[MATERIAL TO PROCESS]
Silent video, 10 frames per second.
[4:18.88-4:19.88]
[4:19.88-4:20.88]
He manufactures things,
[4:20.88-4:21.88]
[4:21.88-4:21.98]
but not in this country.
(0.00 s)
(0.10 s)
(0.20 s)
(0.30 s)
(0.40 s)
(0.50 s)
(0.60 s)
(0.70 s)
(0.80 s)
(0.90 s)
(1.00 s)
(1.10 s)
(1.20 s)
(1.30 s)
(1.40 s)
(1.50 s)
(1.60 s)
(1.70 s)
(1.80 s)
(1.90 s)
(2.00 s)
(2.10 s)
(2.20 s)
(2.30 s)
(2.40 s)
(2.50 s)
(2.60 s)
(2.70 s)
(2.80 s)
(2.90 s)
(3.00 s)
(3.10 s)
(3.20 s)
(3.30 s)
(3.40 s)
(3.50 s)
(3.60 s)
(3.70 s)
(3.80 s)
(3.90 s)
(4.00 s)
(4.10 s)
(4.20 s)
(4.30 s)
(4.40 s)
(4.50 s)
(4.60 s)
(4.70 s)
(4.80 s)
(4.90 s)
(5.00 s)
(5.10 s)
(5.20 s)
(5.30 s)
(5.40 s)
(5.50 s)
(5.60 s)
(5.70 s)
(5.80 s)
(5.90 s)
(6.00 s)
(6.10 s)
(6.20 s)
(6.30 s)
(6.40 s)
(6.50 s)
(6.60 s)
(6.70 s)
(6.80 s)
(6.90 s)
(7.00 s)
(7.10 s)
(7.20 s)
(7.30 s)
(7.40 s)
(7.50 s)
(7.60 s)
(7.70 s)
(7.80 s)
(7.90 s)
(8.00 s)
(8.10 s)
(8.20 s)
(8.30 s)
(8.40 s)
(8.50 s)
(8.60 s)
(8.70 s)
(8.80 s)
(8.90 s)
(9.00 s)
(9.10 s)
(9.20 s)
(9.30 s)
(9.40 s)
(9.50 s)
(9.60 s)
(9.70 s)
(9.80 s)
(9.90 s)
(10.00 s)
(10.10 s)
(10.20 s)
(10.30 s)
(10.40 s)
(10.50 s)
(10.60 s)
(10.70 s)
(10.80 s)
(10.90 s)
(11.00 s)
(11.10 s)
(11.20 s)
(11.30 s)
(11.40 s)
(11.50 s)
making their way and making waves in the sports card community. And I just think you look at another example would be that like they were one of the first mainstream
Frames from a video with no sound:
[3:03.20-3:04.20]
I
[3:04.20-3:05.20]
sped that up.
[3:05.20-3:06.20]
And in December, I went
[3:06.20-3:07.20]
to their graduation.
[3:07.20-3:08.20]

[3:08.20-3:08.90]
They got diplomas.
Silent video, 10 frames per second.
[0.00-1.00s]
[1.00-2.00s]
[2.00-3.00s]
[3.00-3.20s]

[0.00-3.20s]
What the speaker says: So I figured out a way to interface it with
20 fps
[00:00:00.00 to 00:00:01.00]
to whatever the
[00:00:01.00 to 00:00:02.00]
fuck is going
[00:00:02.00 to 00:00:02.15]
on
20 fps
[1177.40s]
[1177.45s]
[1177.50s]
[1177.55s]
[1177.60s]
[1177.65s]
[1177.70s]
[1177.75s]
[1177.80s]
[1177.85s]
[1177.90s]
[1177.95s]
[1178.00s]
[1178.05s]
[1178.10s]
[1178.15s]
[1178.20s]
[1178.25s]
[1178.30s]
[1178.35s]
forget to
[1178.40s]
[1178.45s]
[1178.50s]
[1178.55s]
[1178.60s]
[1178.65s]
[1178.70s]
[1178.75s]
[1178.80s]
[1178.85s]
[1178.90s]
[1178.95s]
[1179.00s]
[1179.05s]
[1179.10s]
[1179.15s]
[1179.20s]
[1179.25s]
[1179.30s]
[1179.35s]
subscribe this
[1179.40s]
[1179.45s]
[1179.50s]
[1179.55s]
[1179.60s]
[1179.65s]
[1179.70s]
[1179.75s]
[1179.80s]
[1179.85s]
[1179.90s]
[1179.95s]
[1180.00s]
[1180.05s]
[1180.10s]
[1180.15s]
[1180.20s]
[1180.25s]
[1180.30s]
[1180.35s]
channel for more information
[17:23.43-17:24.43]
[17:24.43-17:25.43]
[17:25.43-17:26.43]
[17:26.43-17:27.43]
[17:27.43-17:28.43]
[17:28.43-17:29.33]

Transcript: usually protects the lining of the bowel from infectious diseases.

[ASSIGNMENT] Check the records above and copy each line that has the string "from".

[YOUR SOLUTION]
Frames from a video with no sound:
Transcript: usually protects the lining of the bowel from infectious diseases.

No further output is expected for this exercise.